>>

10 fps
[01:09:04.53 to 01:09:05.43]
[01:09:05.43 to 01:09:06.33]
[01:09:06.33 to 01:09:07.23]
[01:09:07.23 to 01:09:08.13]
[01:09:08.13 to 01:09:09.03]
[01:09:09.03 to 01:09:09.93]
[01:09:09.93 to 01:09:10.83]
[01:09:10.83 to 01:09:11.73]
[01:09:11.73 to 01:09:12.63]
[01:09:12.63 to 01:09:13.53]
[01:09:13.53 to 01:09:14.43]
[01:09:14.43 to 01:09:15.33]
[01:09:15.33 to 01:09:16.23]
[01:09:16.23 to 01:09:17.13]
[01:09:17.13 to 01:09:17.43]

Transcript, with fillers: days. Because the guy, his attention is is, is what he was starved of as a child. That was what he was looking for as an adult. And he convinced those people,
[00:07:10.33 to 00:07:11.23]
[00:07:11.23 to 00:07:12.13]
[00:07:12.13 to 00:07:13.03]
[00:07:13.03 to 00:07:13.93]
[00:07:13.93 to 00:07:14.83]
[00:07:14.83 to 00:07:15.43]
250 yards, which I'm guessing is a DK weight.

<<

INSTRUCTIONS TO FOLLOW
Starting from the first line above, copy the data through to the last line exactly.

EXERCISE SOLUTION
10 fps
[01:09:04.53 to 01:09:05.43]
[01:09:05.43 to 01:09:06.33]
[01:09:06.33 to 01:09:07.23]
[01:09:07.23 to 01:09:08.13]
[01:09:08.13 to 01:09:09.03]
[01:09:09.03 to 01:09:09.93]
[01:09:09.93 to 01:09:10.83]
[01:09:10.83 to 01:09:11.73]
[01:09:11.73 to 01:09:12.63]
[01:09:12.63 to 01:09:13.53]
[01:09:13.53 to 01:09:14.43]
[01:09:14.43 to 01:09:15.33]
[01:09:15.33 to 01:09:16.23]
[01:09:16.23 to 01:09:17.13]
[01:09:17.13 to 01:09:17.43]

Transcript, with fillers: days. Because the guy, his attention is is, is what he was starved of as a child. That was what he was looking for as an adult. And he convinced those people,
[00:07:10.33 to 00:07:11.23]
[00:07:11.23 to 00:07:12.13]
[00:07:12.13 to 00:07:13.03]
[00:07:13.03 to 00:07:13.93]
[00:07:13.93 to 00:07:14.83]
[00:07:14.83 to 00:07:15.43]
250 yards, which I'm guessing is a DK weight.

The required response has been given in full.